Set down the line that has "[0:03.00-0:03.50]" and each line beneath it, through the last line of the entries, exactly and with no others.

----

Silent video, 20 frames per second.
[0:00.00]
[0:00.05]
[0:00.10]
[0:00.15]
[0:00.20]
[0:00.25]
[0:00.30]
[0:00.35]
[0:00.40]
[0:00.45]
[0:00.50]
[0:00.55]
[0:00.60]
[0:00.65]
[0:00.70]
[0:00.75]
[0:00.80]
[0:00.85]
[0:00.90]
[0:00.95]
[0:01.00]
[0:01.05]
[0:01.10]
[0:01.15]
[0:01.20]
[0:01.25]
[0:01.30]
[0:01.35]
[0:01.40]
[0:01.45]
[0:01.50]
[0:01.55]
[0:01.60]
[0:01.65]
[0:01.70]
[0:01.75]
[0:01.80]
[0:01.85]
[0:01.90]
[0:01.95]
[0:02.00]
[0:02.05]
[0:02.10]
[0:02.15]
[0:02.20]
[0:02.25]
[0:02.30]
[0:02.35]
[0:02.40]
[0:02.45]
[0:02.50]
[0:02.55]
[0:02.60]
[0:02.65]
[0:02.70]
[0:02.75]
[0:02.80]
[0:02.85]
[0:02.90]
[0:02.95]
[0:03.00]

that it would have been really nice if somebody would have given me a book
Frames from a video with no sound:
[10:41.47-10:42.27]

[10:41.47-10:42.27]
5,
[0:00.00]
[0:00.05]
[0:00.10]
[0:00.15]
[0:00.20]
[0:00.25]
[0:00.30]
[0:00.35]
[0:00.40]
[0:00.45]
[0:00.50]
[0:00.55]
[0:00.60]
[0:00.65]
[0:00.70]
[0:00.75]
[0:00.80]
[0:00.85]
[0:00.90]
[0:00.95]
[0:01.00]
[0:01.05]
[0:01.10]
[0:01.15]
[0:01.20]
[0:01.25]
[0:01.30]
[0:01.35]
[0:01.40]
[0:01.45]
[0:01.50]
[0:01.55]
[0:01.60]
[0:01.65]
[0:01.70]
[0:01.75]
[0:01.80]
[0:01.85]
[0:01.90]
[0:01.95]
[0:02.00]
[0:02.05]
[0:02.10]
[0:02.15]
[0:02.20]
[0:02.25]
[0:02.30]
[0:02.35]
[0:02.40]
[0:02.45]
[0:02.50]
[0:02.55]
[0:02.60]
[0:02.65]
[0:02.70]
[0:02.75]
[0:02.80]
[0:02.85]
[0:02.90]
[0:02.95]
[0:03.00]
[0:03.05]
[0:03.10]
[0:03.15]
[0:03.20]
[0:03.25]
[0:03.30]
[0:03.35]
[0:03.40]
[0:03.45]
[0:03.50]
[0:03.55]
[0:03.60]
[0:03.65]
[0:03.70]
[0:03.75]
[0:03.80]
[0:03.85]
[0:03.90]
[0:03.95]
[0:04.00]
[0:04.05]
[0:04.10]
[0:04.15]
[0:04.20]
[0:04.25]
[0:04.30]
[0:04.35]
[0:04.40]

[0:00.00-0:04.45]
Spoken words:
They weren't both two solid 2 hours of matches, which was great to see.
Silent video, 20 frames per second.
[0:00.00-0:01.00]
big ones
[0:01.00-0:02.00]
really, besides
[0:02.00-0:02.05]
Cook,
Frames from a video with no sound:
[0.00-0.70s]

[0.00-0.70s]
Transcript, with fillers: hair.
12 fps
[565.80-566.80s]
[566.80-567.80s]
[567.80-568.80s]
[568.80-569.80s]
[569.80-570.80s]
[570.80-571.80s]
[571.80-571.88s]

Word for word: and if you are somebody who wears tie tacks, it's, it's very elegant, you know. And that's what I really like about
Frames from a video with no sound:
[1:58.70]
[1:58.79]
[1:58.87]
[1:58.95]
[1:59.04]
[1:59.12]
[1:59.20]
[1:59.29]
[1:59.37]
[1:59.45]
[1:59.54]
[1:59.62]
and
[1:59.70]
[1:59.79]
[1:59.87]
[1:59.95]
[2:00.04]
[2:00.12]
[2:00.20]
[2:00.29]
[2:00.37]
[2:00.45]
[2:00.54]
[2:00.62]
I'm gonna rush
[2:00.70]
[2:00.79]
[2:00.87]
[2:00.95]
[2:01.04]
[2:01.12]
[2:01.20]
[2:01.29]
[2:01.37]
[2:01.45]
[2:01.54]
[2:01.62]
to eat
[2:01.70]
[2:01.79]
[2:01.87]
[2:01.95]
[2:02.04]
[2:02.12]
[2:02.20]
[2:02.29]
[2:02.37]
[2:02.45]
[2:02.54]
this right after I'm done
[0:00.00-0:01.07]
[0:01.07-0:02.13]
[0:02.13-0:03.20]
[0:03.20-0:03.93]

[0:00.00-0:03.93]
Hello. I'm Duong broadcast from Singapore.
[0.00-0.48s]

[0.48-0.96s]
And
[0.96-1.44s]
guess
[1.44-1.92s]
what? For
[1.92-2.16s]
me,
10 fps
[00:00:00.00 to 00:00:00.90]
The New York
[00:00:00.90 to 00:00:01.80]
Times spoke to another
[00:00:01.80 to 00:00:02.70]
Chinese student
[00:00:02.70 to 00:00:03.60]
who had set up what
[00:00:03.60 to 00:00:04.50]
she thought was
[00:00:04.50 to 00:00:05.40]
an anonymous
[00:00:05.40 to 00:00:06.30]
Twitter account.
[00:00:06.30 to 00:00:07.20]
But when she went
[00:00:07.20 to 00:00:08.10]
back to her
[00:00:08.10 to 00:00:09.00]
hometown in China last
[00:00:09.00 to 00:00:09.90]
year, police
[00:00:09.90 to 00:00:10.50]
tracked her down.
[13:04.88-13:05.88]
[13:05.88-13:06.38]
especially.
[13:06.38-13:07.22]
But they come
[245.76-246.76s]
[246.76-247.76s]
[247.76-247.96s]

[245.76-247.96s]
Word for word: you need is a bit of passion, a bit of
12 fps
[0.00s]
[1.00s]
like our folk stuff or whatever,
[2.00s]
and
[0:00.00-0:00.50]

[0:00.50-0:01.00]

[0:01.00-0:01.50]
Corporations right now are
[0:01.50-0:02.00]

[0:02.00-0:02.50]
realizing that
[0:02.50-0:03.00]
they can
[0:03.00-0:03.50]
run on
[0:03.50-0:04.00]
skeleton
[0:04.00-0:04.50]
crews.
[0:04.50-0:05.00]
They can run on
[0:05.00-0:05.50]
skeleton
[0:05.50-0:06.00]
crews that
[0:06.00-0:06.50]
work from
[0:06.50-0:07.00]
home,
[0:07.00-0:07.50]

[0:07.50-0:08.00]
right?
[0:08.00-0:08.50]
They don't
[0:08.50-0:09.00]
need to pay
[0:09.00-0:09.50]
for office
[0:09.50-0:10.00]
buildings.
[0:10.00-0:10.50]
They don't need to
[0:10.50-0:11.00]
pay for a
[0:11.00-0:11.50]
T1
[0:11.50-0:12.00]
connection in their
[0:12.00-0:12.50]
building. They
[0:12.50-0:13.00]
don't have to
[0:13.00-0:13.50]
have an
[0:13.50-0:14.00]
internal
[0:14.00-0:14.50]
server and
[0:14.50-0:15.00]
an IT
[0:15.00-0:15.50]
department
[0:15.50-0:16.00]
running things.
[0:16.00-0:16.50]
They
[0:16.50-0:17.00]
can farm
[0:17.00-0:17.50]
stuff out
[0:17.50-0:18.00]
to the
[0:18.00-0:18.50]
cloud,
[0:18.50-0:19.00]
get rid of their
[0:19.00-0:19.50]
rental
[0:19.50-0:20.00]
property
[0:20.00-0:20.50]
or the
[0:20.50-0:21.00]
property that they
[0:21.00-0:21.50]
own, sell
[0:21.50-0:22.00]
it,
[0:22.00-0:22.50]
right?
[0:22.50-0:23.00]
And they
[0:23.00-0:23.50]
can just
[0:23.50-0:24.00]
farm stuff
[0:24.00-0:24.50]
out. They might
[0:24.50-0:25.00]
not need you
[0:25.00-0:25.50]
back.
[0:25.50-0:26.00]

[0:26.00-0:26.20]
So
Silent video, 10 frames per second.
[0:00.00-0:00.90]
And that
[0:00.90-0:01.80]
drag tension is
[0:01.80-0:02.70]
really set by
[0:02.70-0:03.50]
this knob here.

----

• Response:
[0:03.00-0:03.50]
run on
[0:03.50-0:04.00]
skeleton
[0:04.00-0:04.50]
crews.
[0:04.50-0:05.00]
They can run on
[0:05.00-0:05.50]
skeleton
[0:05.50-0:06.00]
crews that
[0:06.00-0:06.50]
work from
[0:06.50-0:07.00]
home,
[0:07.00-0:07.50]

[0:07.50-0:08.00]
right?
[0:08.00-0:08.50]
They don't
[0:08.50-0:09.00]
need to pay
[0:09.00-0:09.50]
for office
[0:09.50-0:10.00]
buildings.
[0:10.00-0:10.50]
They don't need to
[0:10.50-0:11.00]
pay for a
[0:11.00-0:11.50]
T1
[0:11.50-0:12.00]
connection in their
[0:12.00-0:12.50]
building. They
[0:12.50-0:13.00]
don't have to
[0:13.00-0:13.50]
have an
[0:13.50-0:14.00]
internal
[0:14.00-0:14.50]
server and
[0:14.50-0:15.00]
an IT
[0:15.00-0:15.50]
department
[0:15.50-0:16.00]
running things.
[0:16.00-0:16.50]
They
[0:16.50-0:17.00]
can farm
[0:17.00-0:17.50]
stuff out
[0:17.50-0:18.00]
to the
[0:18.00-0:18.50]
cloud,
[0:18.50-0:19.00]
get rid of their
[0:19.00-0:19.50]
rental
[0:19.50-0:20.00]
property
[0:20.00-0:20.50]
or the
[0:20.50-0:21.00]
property that they
[0:21.00-0:21.50]
own, sell
[0:21.50-0:22.00]
it,
[0:22.00-0:22.50]
right?
[0:22.50-0:23.00]
And they
[0:23.00-0:23.50]
can just
[0:23.50-0:24.00]
farm stuff
[0:24.00-0:24.50]
out. They might
[0:24.50-0:25.00]
not need you
[0:25.00-0:25.50]
back.
[0:25.50-0:26.00]

[0:26.00-0:26.20]
So
Silent video, 10 frames per second.
[0:00.00-0:00.90]
And that
[0:00.90-0:01.80]
drag tension is
[0:01.80-0:02.70]
really set by
[0:02.70-0:03.50]
this knob here.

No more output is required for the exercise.